** Record extracts follows **
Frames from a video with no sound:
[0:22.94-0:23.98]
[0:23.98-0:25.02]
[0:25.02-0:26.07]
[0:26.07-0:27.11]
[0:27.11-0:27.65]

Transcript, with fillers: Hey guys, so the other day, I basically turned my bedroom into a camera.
** End of Record extracts **
** Record extracts follows **
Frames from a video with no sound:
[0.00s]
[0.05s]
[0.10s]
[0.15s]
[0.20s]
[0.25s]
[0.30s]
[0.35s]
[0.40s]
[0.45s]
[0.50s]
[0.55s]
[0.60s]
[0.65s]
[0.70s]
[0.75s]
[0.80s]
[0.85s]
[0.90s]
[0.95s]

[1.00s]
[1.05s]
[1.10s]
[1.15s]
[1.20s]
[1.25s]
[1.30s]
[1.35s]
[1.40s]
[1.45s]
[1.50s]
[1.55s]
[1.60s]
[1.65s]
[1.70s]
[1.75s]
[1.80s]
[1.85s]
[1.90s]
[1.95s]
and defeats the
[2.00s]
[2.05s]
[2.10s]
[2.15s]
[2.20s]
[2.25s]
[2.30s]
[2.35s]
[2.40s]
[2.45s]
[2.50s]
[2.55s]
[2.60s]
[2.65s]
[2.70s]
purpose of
** End of Record extracts **
** Record extracts follows **
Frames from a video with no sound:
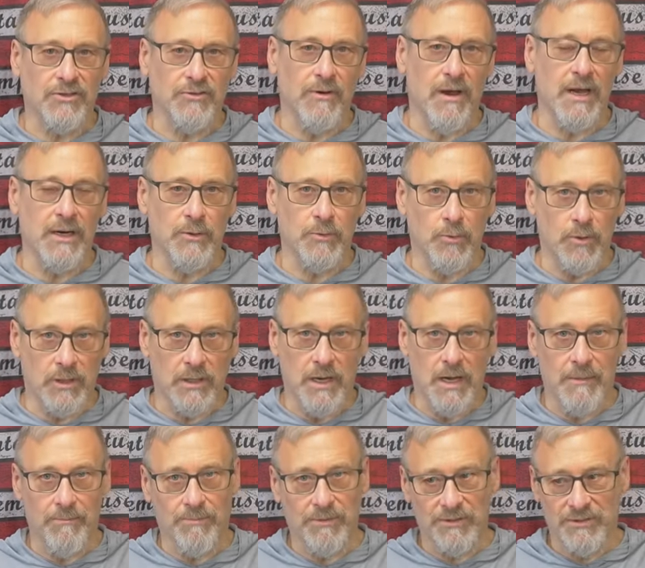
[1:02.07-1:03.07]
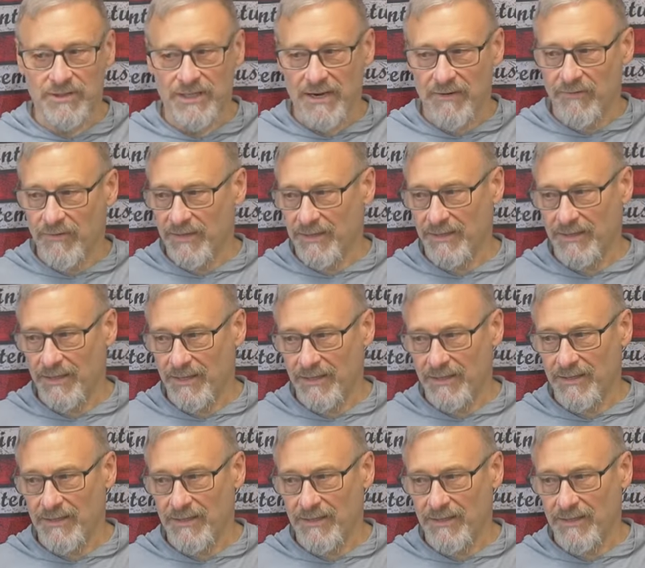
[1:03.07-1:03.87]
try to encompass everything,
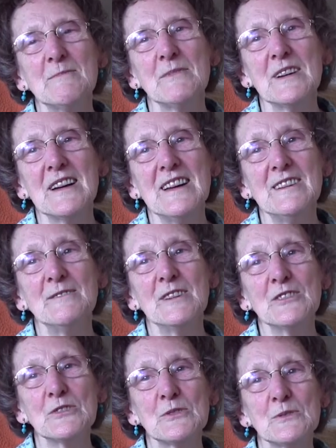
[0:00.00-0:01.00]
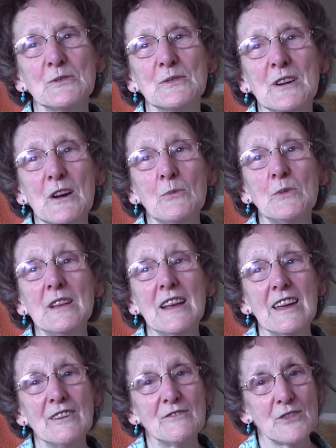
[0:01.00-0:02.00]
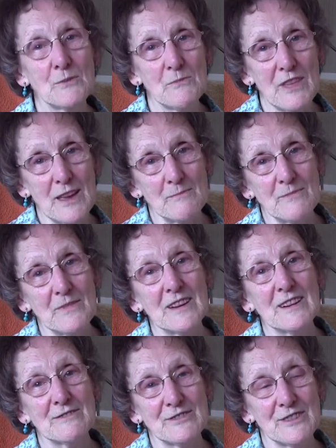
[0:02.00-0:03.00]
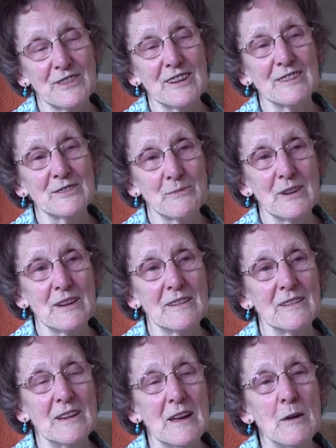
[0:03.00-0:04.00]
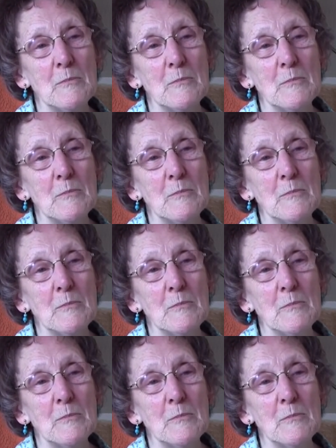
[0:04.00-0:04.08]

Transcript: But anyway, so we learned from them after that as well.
** End of Record extracts **
**What this task involves**
If a line in the listing holds the word "Transcript", copy it out.

**Response**
Transcript, with fillers: Hey guys, so the other day, I basically turned my bedroom into a camera.
Transcript: But anyway, so we learned from them after that as well.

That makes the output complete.